EXERCISE AIM
Please transcribe the data below exactly. Leave the pictures out.

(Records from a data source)
= Beginning of Section =
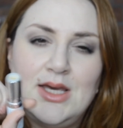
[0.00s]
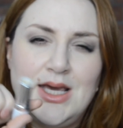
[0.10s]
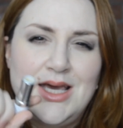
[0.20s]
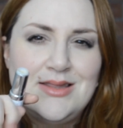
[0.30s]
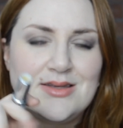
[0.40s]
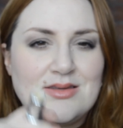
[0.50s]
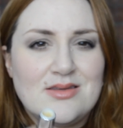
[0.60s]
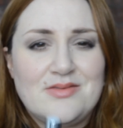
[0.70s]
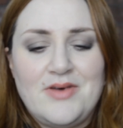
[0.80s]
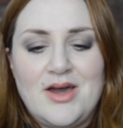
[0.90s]
And this
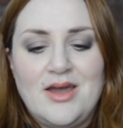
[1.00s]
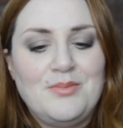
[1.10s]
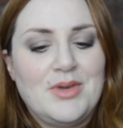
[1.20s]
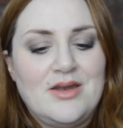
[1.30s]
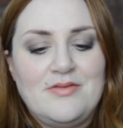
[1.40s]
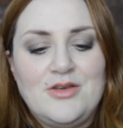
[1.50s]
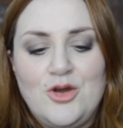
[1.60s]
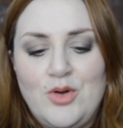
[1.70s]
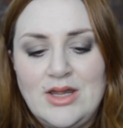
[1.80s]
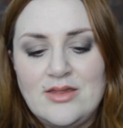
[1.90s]
is fine, but if you
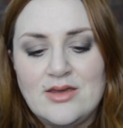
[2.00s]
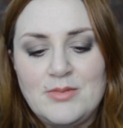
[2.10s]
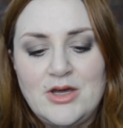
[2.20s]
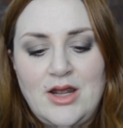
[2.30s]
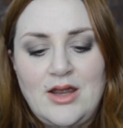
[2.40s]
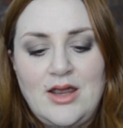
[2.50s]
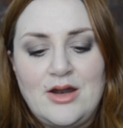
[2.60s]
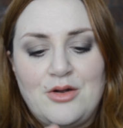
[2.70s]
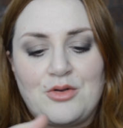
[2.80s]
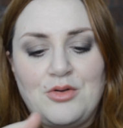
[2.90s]
know anything about
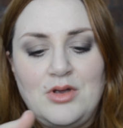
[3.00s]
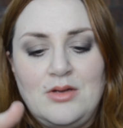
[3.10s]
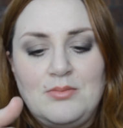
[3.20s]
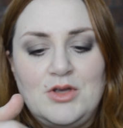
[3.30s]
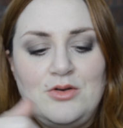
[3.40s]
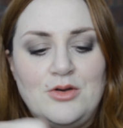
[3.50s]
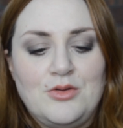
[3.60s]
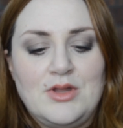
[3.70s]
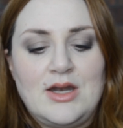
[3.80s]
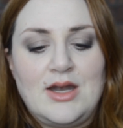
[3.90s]
8-hour cream, you know
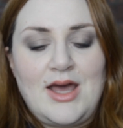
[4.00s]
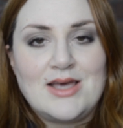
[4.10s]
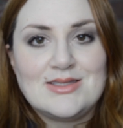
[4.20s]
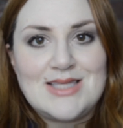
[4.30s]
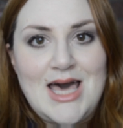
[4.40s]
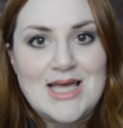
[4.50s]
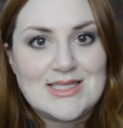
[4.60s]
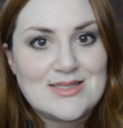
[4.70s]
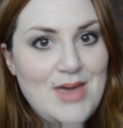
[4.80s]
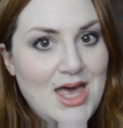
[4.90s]
that it has that
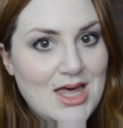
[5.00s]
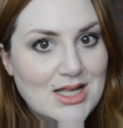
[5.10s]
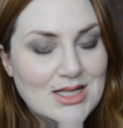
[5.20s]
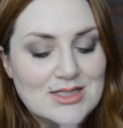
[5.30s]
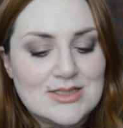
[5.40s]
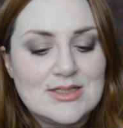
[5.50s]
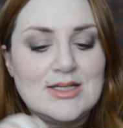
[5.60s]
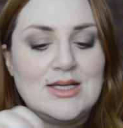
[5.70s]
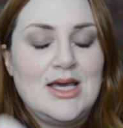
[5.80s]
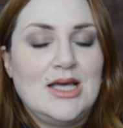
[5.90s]
smell,
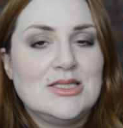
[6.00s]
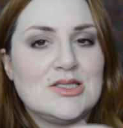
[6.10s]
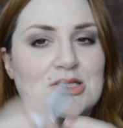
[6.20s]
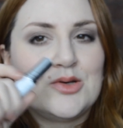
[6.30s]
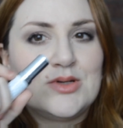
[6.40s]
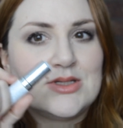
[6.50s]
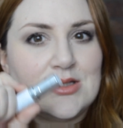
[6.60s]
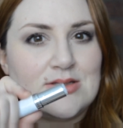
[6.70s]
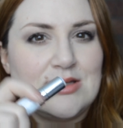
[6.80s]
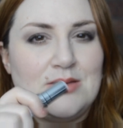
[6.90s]
and so does
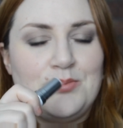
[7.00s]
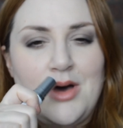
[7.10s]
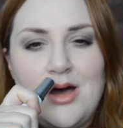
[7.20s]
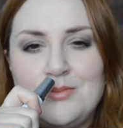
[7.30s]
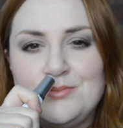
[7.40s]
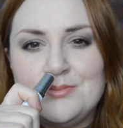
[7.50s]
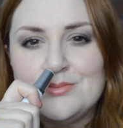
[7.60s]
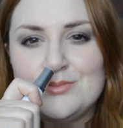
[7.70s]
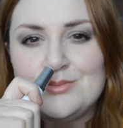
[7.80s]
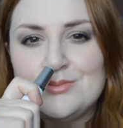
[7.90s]
this lip balm.
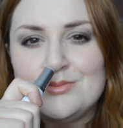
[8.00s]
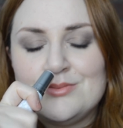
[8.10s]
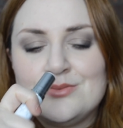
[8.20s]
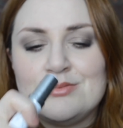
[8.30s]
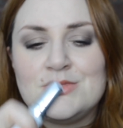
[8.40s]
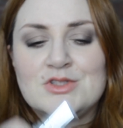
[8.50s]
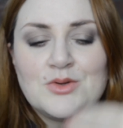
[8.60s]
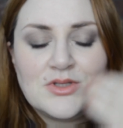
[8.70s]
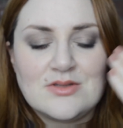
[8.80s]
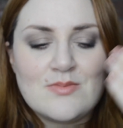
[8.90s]
So
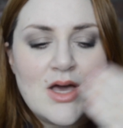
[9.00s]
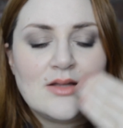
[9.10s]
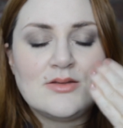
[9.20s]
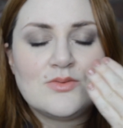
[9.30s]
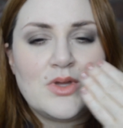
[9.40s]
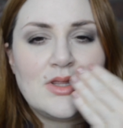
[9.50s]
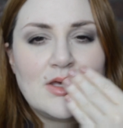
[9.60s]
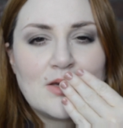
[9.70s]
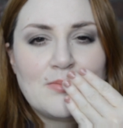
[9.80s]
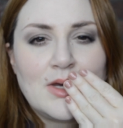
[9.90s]
a smell is one
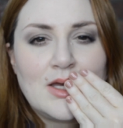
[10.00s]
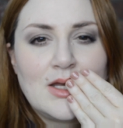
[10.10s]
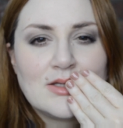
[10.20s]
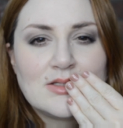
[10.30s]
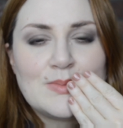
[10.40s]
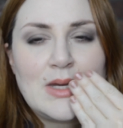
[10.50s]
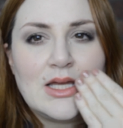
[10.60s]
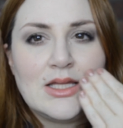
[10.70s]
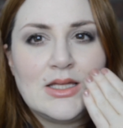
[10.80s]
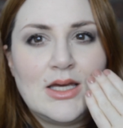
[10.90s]
thing, but a
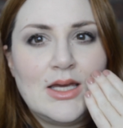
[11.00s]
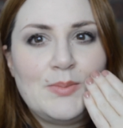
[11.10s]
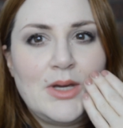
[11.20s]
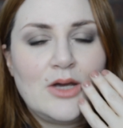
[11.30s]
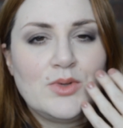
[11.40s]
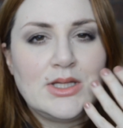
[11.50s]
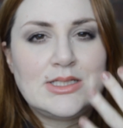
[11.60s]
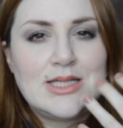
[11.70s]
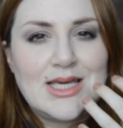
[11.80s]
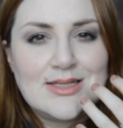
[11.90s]
smell paired with a
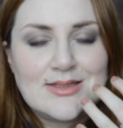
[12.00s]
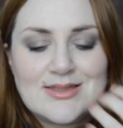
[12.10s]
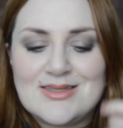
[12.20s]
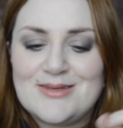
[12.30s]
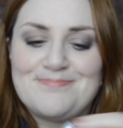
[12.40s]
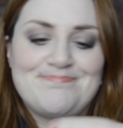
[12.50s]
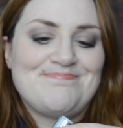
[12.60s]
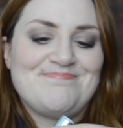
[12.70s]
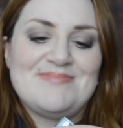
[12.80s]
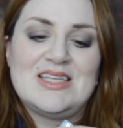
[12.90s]
taste,
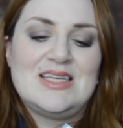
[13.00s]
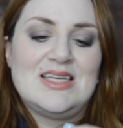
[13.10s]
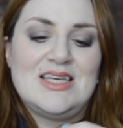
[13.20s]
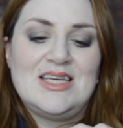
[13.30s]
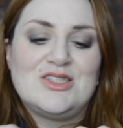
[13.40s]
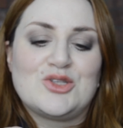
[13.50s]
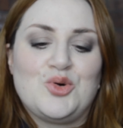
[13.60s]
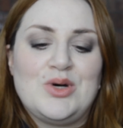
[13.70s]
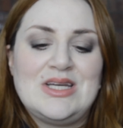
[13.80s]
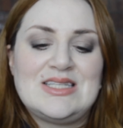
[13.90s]
it's
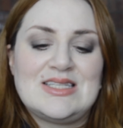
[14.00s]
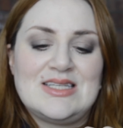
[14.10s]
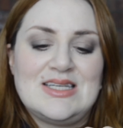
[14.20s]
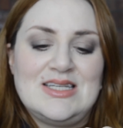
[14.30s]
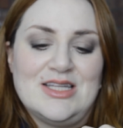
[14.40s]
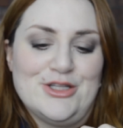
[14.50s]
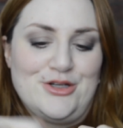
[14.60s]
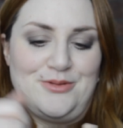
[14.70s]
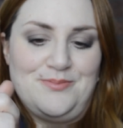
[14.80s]
quite another.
= End of Section =
ANSWER FOR THIS EXERCISE
[0.00s]
[0.10s]
[0.20s]
[0.30s]
[0.40s]
[0.50s]
[0.60s]
[0.70s]
[0.80s]
[0.90s]
And this
[1.00s]
[1.10s]
[1.20s]
[1.30s]
[1.40s]
[1.50s]
[1.60s]
[1.70s]
[1.80s]
[1.90s]
is fine, but if you
[2.00s]
[2.10s]
[2.20s]
[2.30s]
[2.40s]
[2.50s]
[2.60s]
[2.70s]
[2.80s]
[2.90s]
know anything about
[3.00s]
[3.10s]
[3.20s]
[3.30s]
[3.40s]
[3.50s]
[3.60s]
[3.70s]
[3.80s]
[3.90s]
8-hour cream, you know
[4.00s]
[4.10s]
[4.20s]
[4.30s]
[4.40s]
[4.50s]
[4.60s]
[4.70s]
[4.80s]
[4.90s]
that it has that
[5.00s]
[5.10s]
[5.20s]
[5.30s]
[5.40s]
[5.50s]
[5.60s]
[5.70s]
[5.80s]
[5.90s]
smell,
[6.00s]
[6.10s]
[6.20s]
[6.30s]
[6.40s]
[6.50s]
[6.60s]
[6.70s]
[6.80s]
[6.90s]
and so does
[7.00s]
[7.10s]
[7.20s]
[7.30s]
[7.40s]
[7.50s]
[7.60s]
[7.70s]
[7.80s]
[7.90s]
this lip balm.
[8.00s]
[8.10s]
[8.20s]
[8.30s]
[8.40s]
[8.50s]
[8.60s]
[8.70s]
[8.80s]
[8.90s]
So
[9.00s]
[9.10s]
[9.20s]
[9.30s]
[9.40s]
[9.50s]
[9.60s]
[9.70s]
[9.80s]
[9.90s]
a smell is one
[10.00s]
[10.10s]
[10.20s]
[10.30s]
[10.40s]
[10.50s]
[10.60s]
[10.70s]
[10.80s]
[10.90s]
thing, but a
[11.00s]
[11.10s]
[11.20s]
[11.30s]
[11.40s]
[11.50s]
[11.60s]
[11.70s]
[11.80s]
[11.90s]
smell paired with a
[12.00s]
[12.10s]
[12.20s]
[12.30s]
[12.40s]
[12.50s]
[12.60s]
[12.70s]
[12.80s]
[12.90s]
taste,
[13.00s]
[13.10s]
[13.20s]
[13.30s]
[13.40s]
[13.50s]
[13.60s]
[13.70s]
[13.80s]
[13.90s]
it's
[14.00s]
[14.10s]
[14.20s]
[14.30s]
[14.40s]
[14.50s]
[14.60s]
[14.70s]
[14.80s]
quite another.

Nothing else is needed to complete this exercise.